• What to do:
Your reply should be the following data, copied exactly.

• Raw data:
= Beginning of Section =

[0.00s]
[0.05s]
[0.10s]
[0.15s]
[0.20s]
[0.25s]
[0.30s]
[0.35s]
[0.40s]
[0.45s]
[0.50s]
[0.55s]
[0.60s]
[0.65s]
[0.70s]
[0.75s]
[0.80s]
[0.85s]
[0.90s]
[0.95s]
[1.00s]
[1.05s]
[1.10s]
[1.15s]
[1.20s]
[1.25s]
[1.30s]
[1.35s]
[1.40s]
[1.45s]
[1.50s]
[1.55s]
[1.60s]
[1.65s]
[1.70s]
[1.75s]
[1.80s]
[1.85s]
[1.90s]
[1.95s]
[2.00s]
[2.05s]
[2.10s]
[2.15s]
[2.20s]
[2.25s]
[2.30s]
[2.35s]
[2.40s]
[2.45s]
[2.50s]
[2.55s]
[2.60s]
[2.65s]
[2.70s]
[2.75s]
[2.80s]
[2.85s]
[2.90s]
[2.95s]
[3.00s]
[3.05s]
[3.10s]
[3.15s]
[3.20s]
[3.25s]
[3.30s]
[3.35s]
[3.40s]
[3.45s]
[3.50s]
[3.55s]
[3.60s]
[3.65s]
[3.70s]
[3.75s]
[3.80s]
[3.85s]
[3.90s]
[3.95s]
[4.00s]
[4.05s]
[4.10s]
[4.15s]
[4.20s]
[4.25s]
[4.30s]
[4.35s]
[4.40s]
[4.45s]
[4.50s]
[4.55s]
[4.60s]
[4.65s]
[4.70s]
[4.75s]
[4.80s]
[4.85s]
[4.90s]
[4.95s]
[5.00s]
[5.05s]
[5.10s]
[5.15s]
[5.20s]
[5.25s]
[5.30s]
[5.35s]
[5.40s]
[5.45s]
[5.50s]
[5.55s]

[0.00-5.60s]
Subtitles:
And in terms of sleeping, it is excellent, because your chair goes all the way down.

= End of Section =

• Exercise solution:
[0.00s]
[0.05s]
[0.10s]
[0.15s]
[0.20s]
[0.25s]
[0.30s]
[0.35s]
[0.40s]
[0.45s]
[0.50s]
[0.55s]
[0.60s]
[0.65s]
[0.70s]
[0.75s]
[0.80s]
[0.85s]
[0.90s]
[0.95s]
[1.00s]
[1.05s]
[1.10s]
[1.15s]
[1.20s]
[1.25s]
[1.30s]
[1.35s]
[1.40s]
[1.45s]
[1.50s]
[1.55s]
[1.60s]
[1.65s]
[1.70s]
[1.75s]
[1.80s]
[1.85s]
[1.90s]
[1.95s]
[2.00s]
[2.05s]
[2.10s]
[2.15s]
[2.20s]
[2.25s]
[2.30s]
[2.35s]
[2.40s]
[2.45s]
[2.50s]
[2.55s]
[2.60s]
[2.65s]
[2.70s]
[2.75s]
[2.80s]
[2.85s]
[2.90s]
[2.95s]
[3.00s]
[3.05s]
[3.10s]
[3.15s]
[3.20s]
[3.25s]
[3.30s]
[3.35s]
[3.40s]
[3.45s]
[3.50s]
[3.55s]
[3.60s]
[3.65s]
[3.70s]
[3.75s]
[3.80s]
[3.85s]
[3.90s]
[3.95s]
[4.00s]
[4.05s]
[4.10s]
[4.15s]
[4.20s]
[4.25s]
[4.30s]
[4.35s]
[4.40s]
[4.45s]
[4.50s]
[4.55s]
[4.60s]
[4.65s]
[4.70s]
[4.75s]
[4.80s]
[4.85s]
[4.90s]
[4.95s]
[5.00s]
[5.05s]
[5.10s]
[5.15s]
[5.20s]
[5.25s]
[5.30s]
[5.35s]
[5.40s]
[5.45s]
[5.50s]
[5.55s]

[0.00-5.60s]
Subtitles:
And in terms of sleeping, it is excellent, because your chair goes all the way down.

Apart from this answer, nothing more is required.